The currently supported windows are:

  • Tumbling event time: Divides time into fixed-length, non-overlapping, continuous intervals. Rows with the same key and an event time that falls within the same interval are grouped together. For example, you can group together all rows on the same date with event time in the same hour of the day.
  • Count: Given a user-specified count n, for each key, groups together the most recent n rows with that key.
  • Session: Groups together rows that are part of the same session. Rows are in the same session if they share a key and there is no break of rows with that key in event time for more than the user-specified session gap. For example, in a dataset containing data about streaming platform user actions, you can group together all rows for one user workflow until the user takes a break.

Windows that depend on time (such as the tumbling event time window and session window) will eventually close once the watermark advances far enough.

  • If the allowed lateness is not set or is zero, the windows stay open until the watermark passes the end time of the window, at which point the window closes, may produce output, and deletes its state.
  • If allowed lateness is specified, the window will stay open until the watermark passes the end of the window plus allowed lateness. This allows late arriving or out of order records to still be part of a window even if the watermark is past the end of the window.
  • Rows that arrive when the watermark is past the end of the window plus the allowed lateness will always be dropped because the window has already been closed and its state deleted.

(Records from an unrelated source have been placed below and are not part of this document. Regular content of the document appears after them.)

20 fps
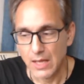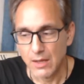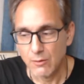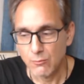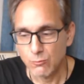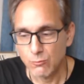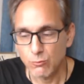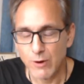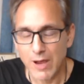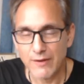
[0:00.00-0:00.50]

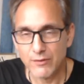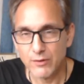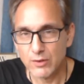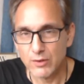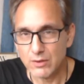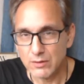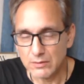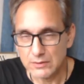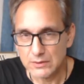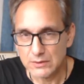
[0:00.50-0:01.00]
Revel
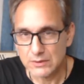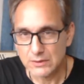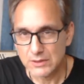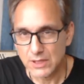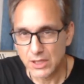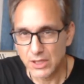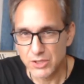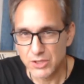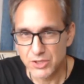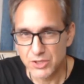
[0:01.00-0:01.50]

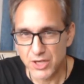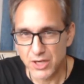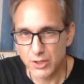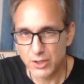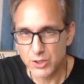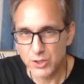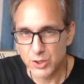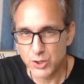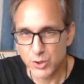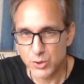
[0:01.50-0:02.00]
Concerto
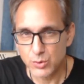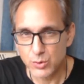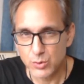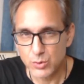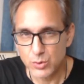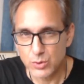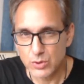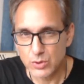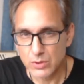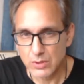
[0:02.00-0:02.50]
2
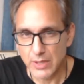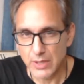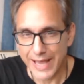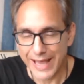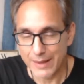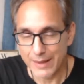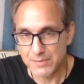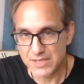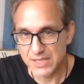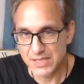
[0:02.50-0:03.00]

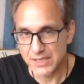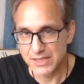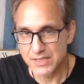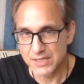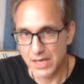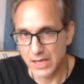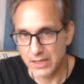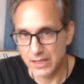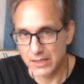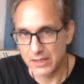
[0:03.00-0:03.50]

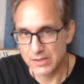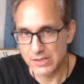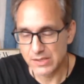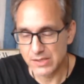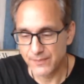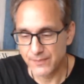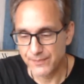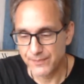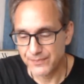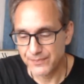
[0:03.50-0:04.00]
M16s.
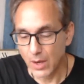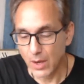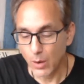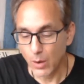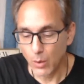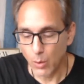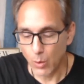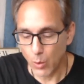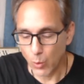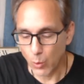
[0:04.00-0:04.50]

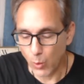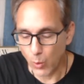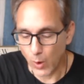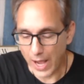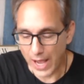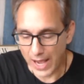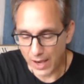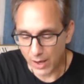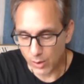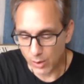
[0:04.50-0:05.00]

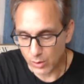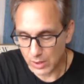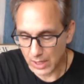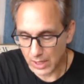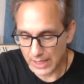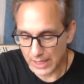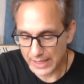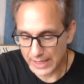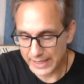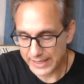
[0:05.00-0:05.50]
Wow,
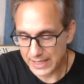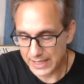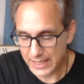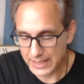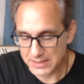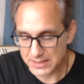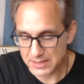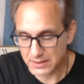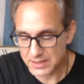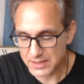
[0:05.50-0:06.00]
I got
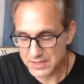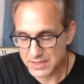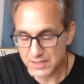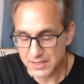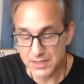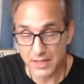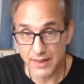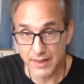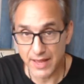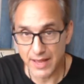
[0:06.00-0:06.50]
to listen to
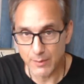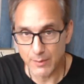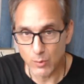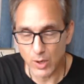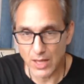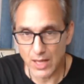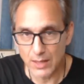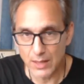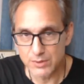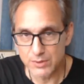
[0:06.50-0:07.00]
them while
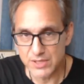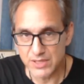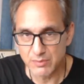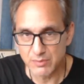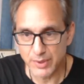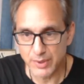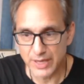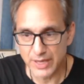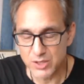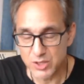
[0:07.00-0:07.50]
I was in
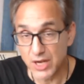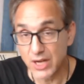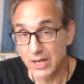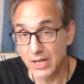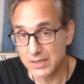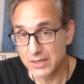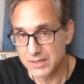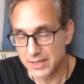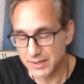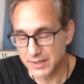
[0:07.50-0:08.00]
Beijing. I'll
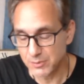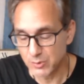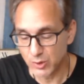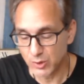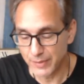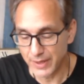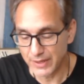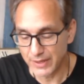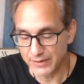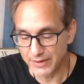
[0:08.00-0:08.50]
tell you more
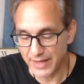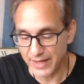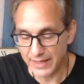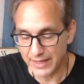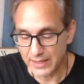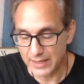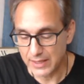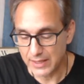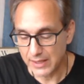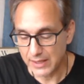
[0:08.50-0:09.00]
about that
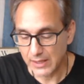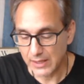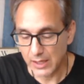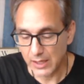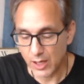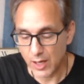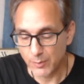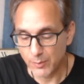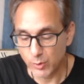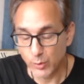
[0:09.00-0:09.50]
a
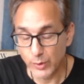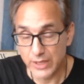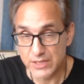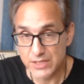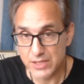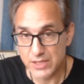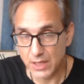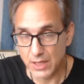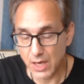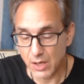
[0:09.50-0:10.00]
couple weeks
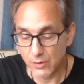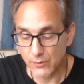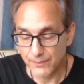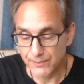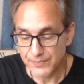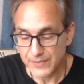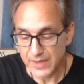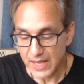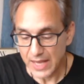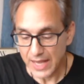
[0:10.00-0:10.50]
ago.
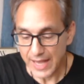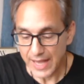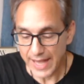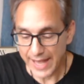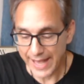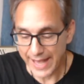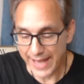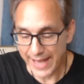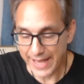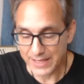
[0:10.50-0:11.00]

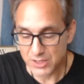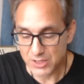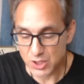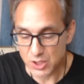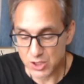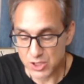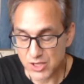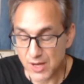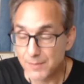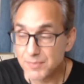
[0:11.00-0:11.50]
And
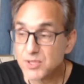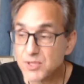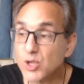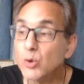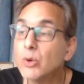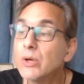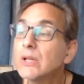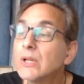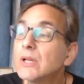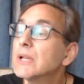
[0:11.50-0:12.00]

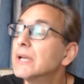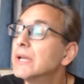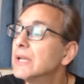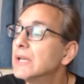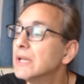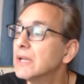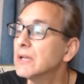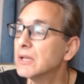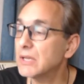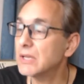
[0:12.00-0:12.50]

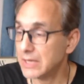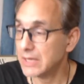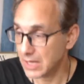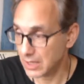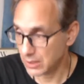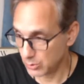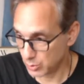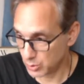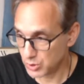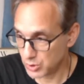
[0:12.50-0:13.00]
subsequently, and
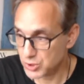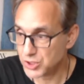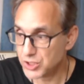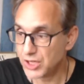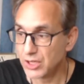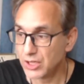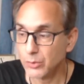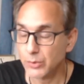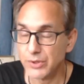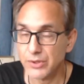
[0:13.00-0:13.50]
I'll
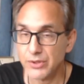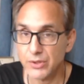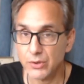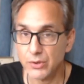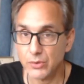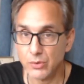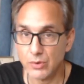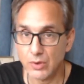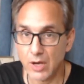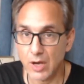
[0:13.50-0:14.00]
share with
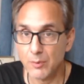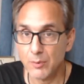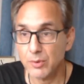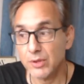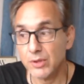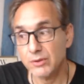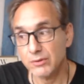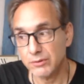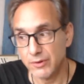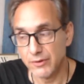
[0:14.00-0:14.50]
you a couple
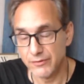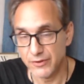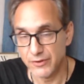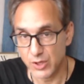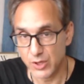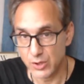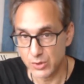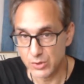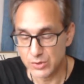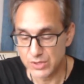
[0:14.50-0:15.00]
of
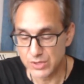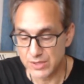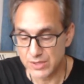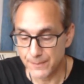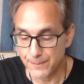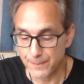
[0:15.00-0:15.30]
reviews,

Windows that depend on time also allow specification of a custom trigger.

Triggers

The currently supported triggers are:

  • After watermark trigger: Causes the window to output when the watermark passes the end of the window. Allows specification of other custom triggers for when the watermark is before the end of the window, and when the watermark is after the end of the window (when the window is still alive due to its allowed lateness). For example, a user may want no outputs until the window closes, but want to see every output for late arrive records in the allowed lateness period.
  • Count trigger: Given a user specified count n, causes the window to output for each key after it receives a multiple of n rows.
  • Window close trigger: Fires an output only as the window closes and deletes state. Will fire only exactly once per window and only at the end of the window.

Stateful streaming best practices

Large state can have negative performance implications, so when designing stateful pipelines it is recommended to use as "tight" of a state expiry policy as possible. This usually means not setting cache time expiry to be larger than necessary, nor setting a count larger than necessary for count windows.

For pipelines that require large state, performance (including throughput, checkpoint duration, and latency) scales with the parallelism of the Flink job. Parallelism can be edited in streaming pipeline settings, where larger parallelism allows for increased data processing capacity and increased state read and write speed.

Appropriate keys should be chosen for stateful transforms, because too many values for key columns or imbalances in row distribution can lead to bottlenecks or trouble scaling.